DATA TO USE:
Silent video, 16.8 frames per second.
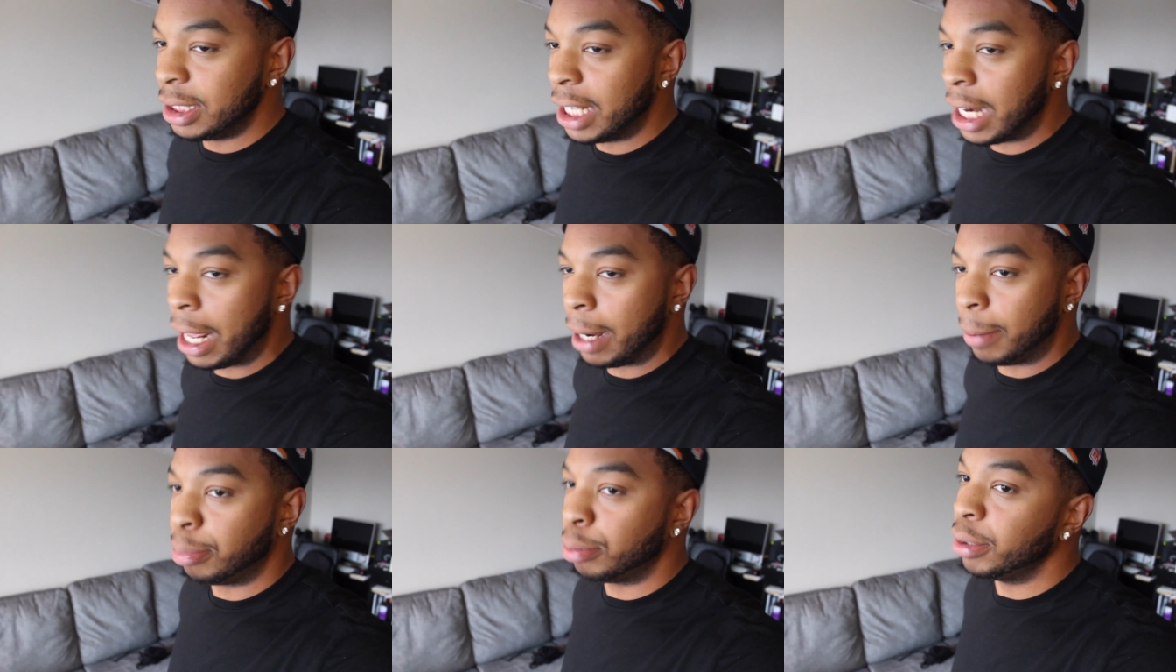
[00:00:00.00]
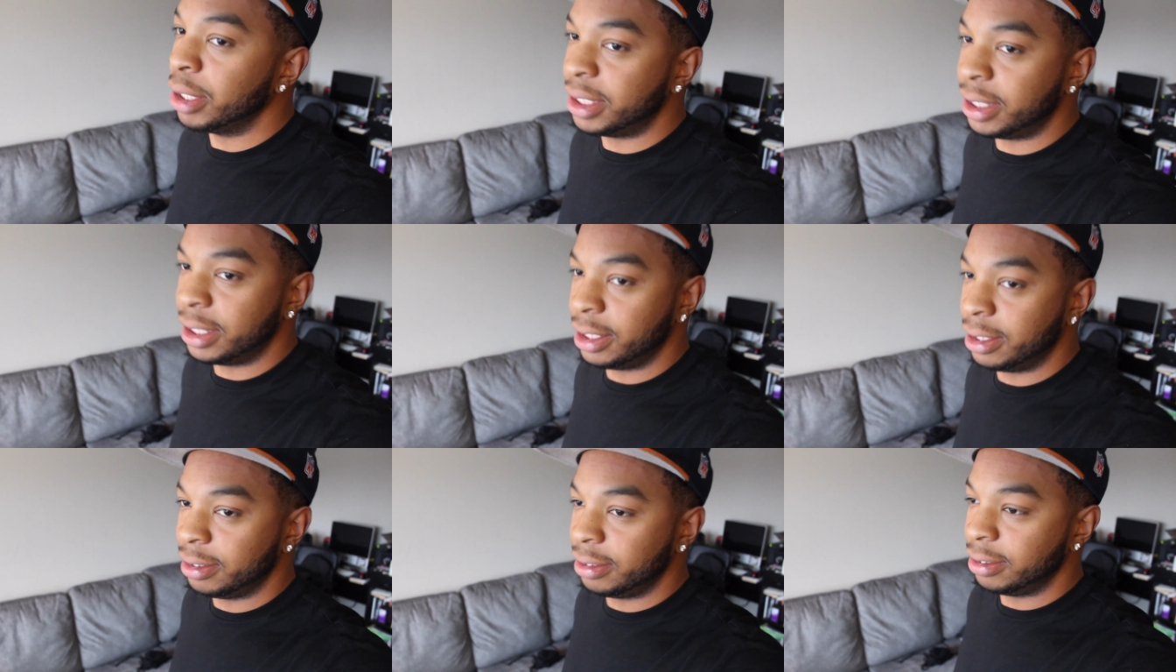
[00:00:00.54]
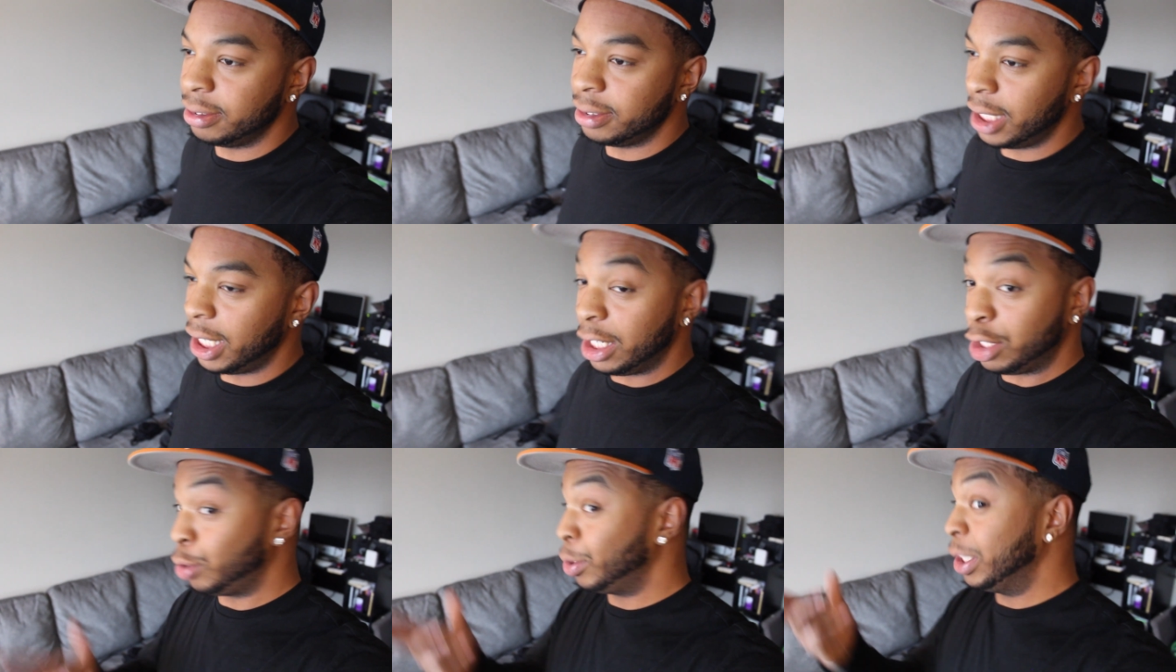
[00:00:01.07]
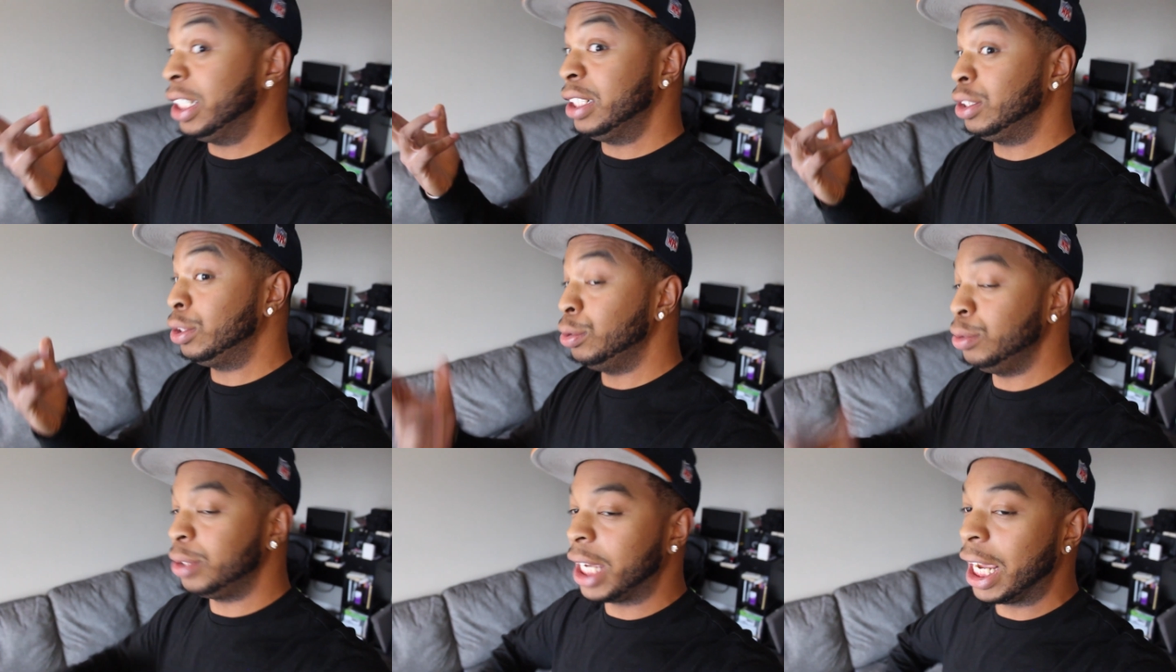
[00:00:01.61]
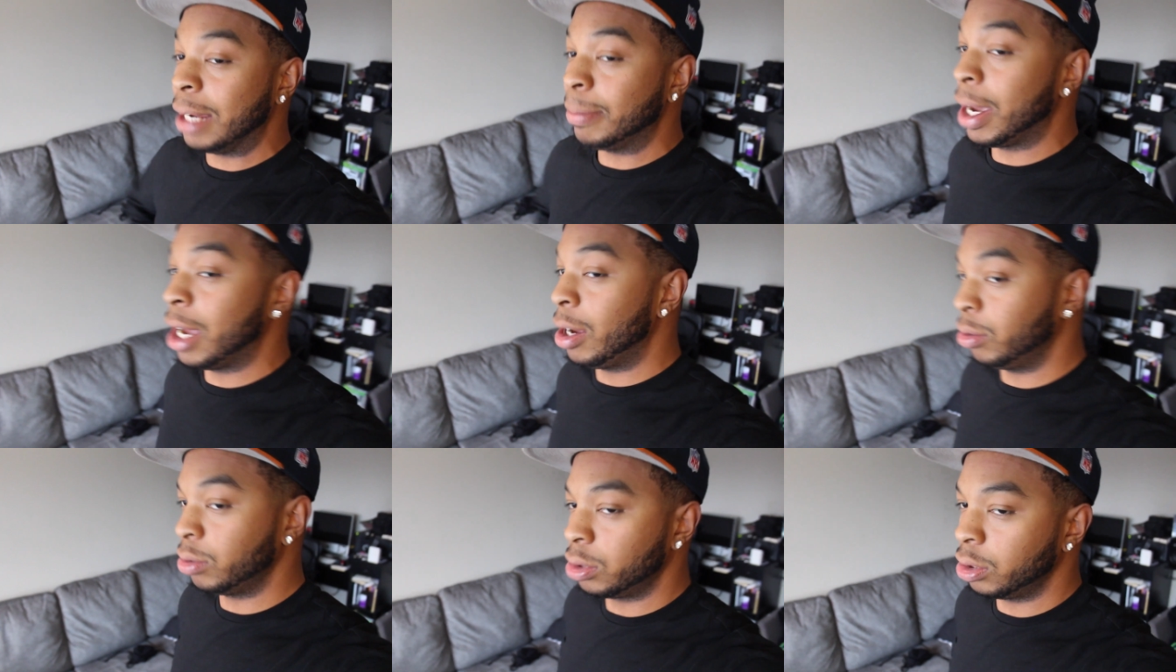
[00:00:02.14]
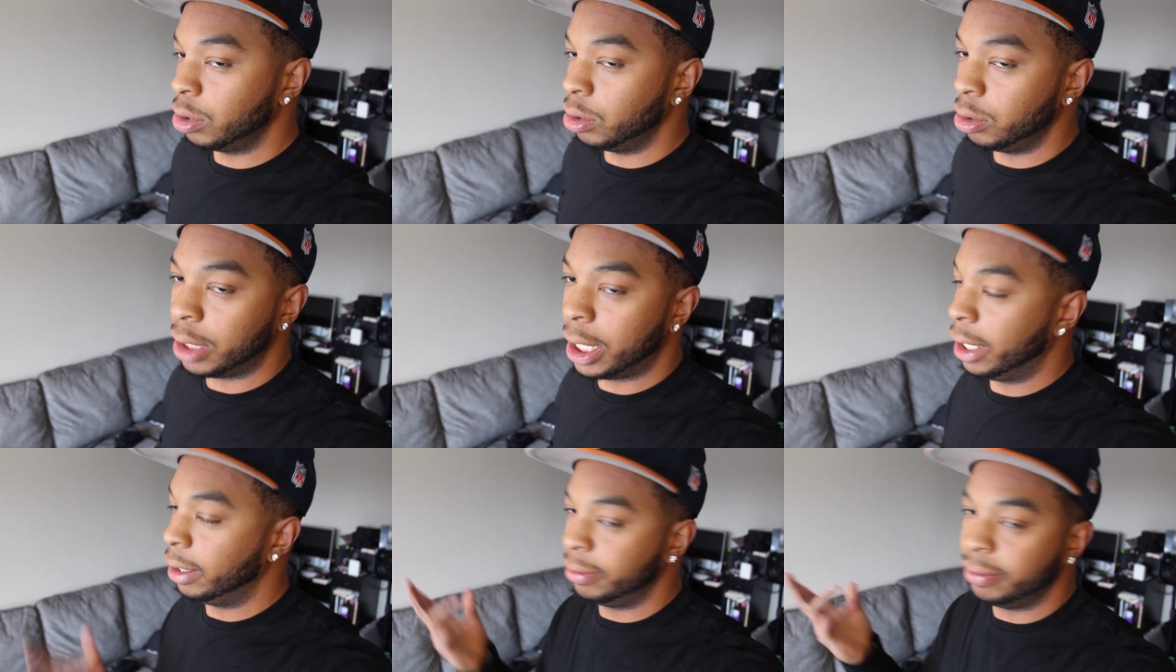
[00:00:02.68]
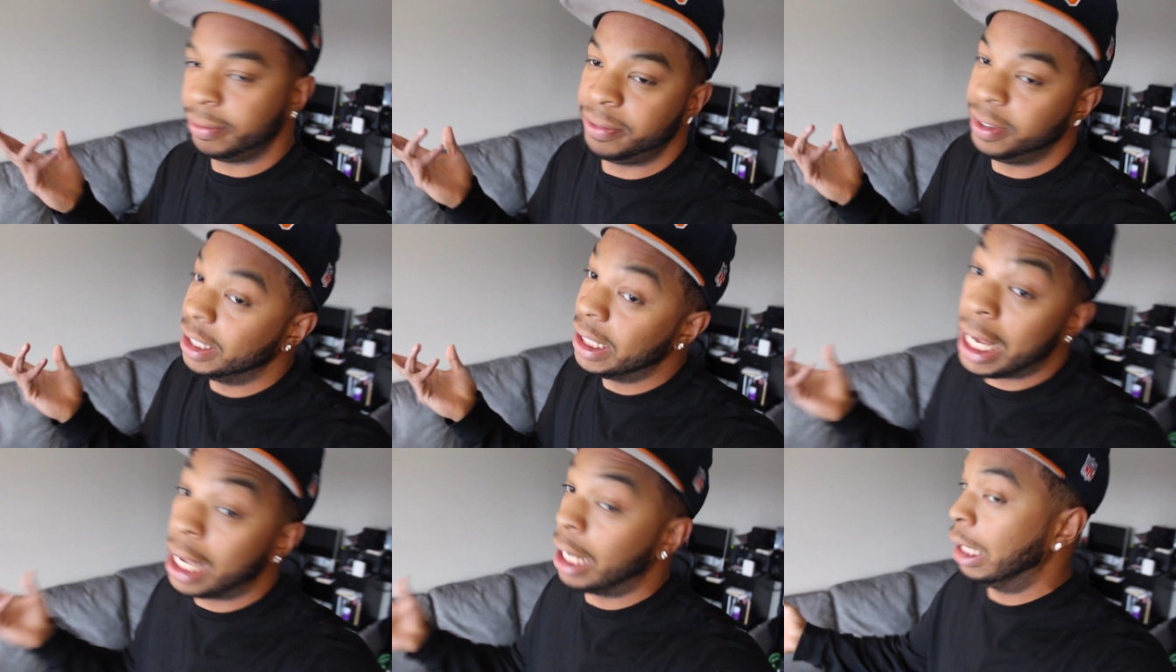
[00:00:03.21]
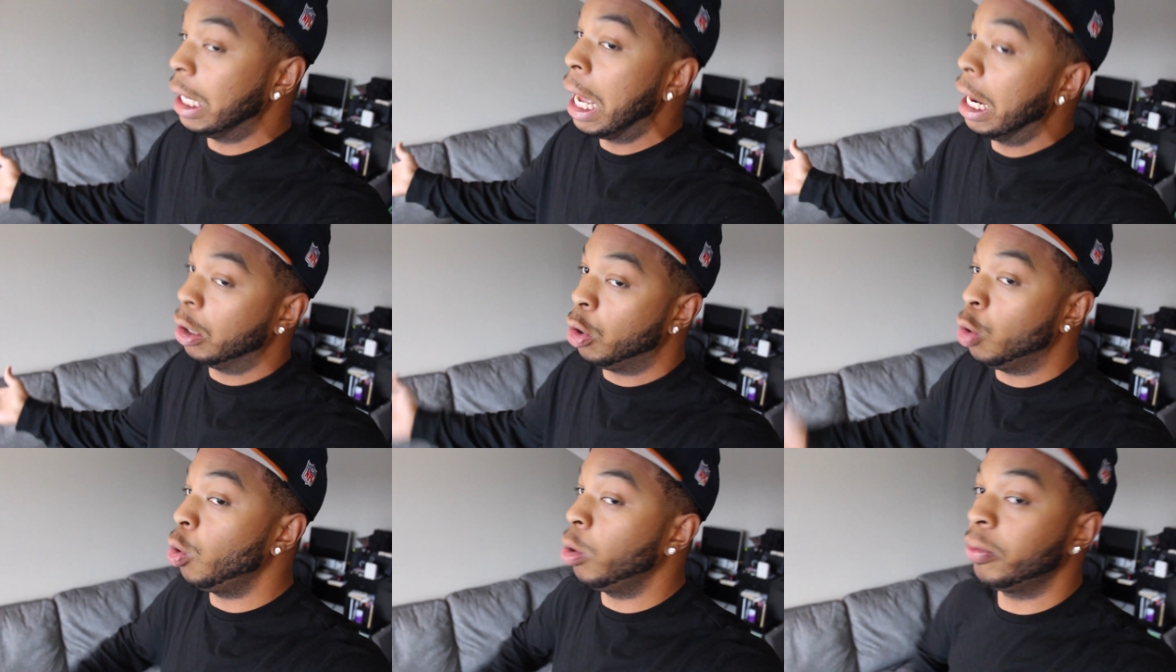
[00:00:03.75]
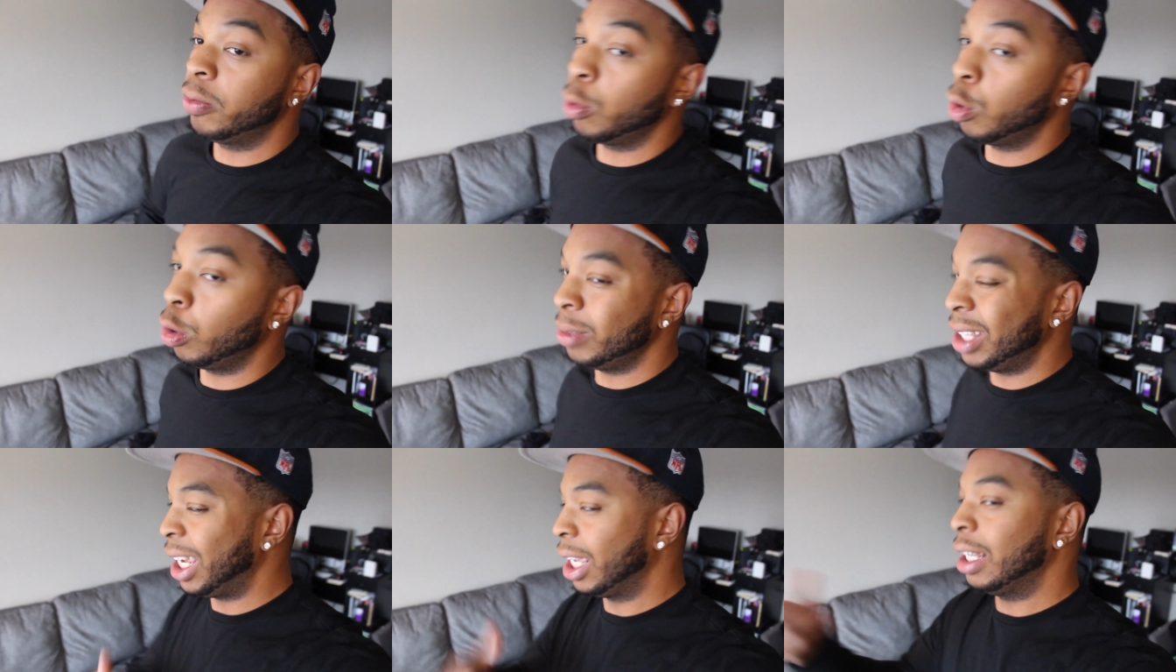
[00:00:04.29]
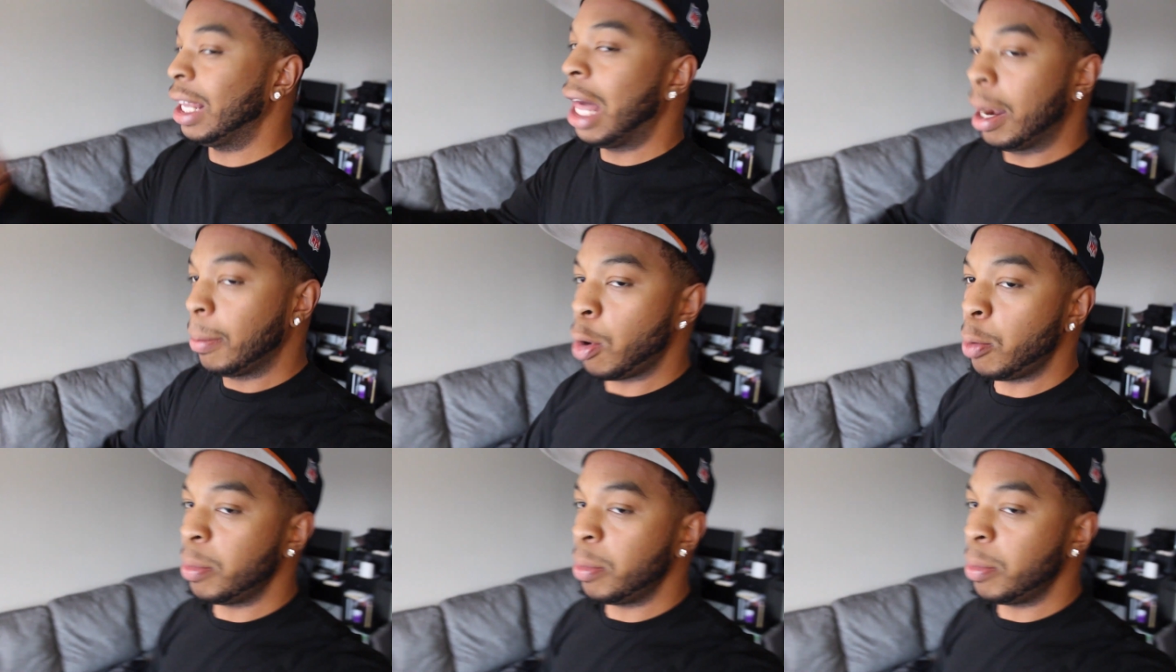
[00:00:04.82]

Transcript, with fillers: get out of prison and Creed 2 came out. So, like, Philly had a lot going for them. They had a lot of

WHAT IS REQUIRED: Set down exactly, with no additions, each line from the line that includes "[00:00:01.61]" to the final line of the entries above; leave pictures out.

TASK SOLUTION:
[00:00:01.61]
[00:00:02.14]
[00:00:02.68]
[00:00:03.21]
[00:00:03.75]
[00:00:04.29]
[00:00:04.82]

Transcript, with fillers: get out of prison and Creed 2 came out. So, like, Philly had a lot going for them. They had a lot of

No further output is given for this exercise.